:: EXERCISE BRIEF ::
Nothing beyond the line containing "(0.00 s to 12.70 s)" is to be printed; print exactly each line from the start of the records below through that line, leaving out pictures.

:: DATA FOR THIS TASK ::
# # #

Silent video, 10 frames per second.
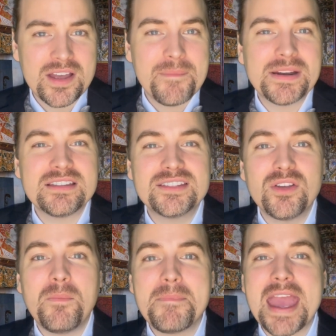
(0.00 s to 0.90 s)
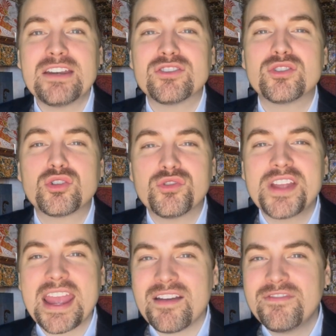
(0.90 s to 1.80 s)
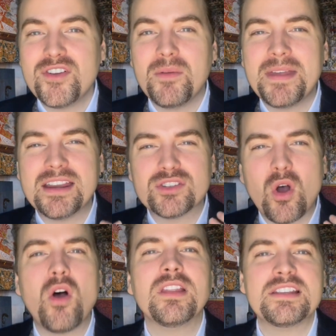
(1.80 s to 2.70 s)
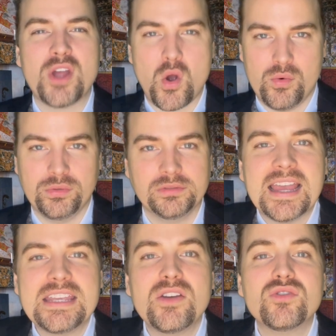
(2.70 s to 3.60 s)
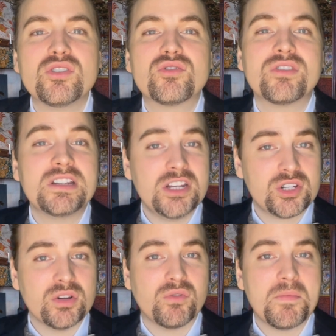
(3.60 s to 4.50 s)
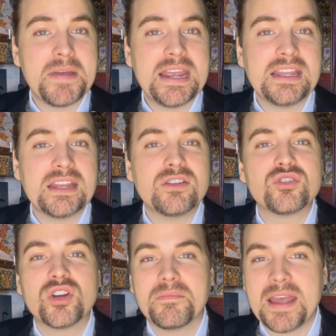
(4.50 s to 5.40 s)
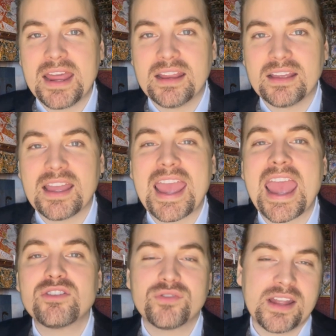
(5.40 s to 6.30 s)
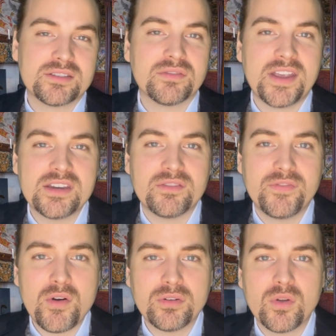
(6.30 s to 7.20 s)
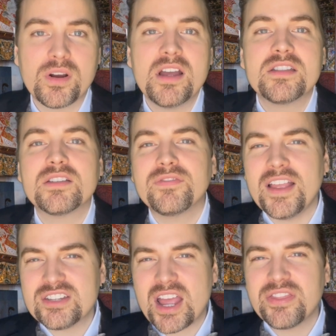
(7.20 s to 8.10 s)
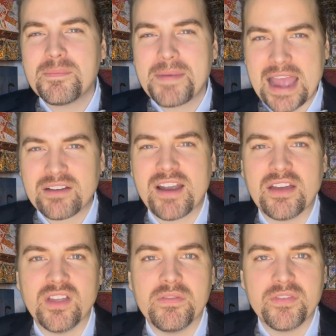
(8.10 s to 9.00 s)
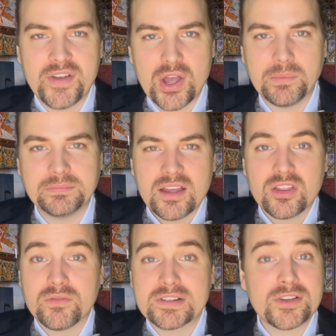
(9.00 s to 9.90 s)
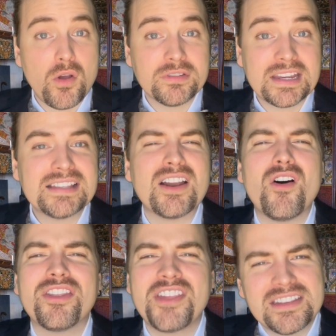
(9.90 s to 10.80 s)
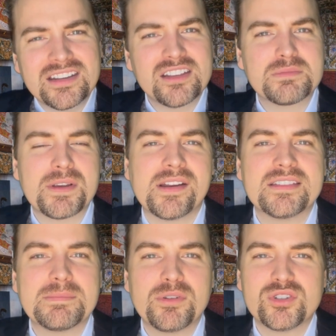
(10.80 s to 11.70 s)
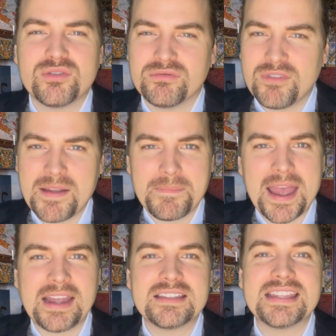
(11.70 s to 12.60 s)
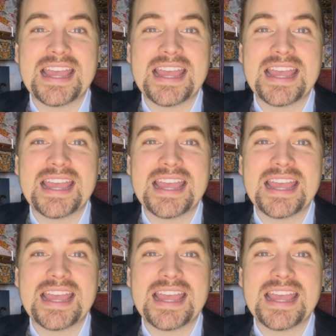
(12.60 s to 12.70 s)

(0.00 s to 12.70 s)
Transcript: but he still manages to create a film that is all his own. He uses traditional Romanian, Germanic, and Transylvanian folklore to flesh out the background of the film. The result is an authentic experience that puts you right back into the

# # #

:: ANSWER TO THE PROBLEM ::
Silent video, 10 frames per second.
(0.00 s to 0.90 s)
(0.90 s to 1.80 s)
(1.80 s to 2.70 s)
(2.70 s to 3.60 s)
(3.60 s to 4.50 s)
(4.50 s to 5.40 s)
(5.40 s to 6.30 s)
(6.30 s to 7.20 s)
(7.20 s to 8.10 s)
(8.10 s to 9.00 s)
(9.00 s to 9.90 s)
(9.90 s to 10.80 s)
(10.80 s to 11.70 s)
(11.70 s to 12.60 s)
(12.60 s to 12.70 s)

(0.00 s to 12.70 s)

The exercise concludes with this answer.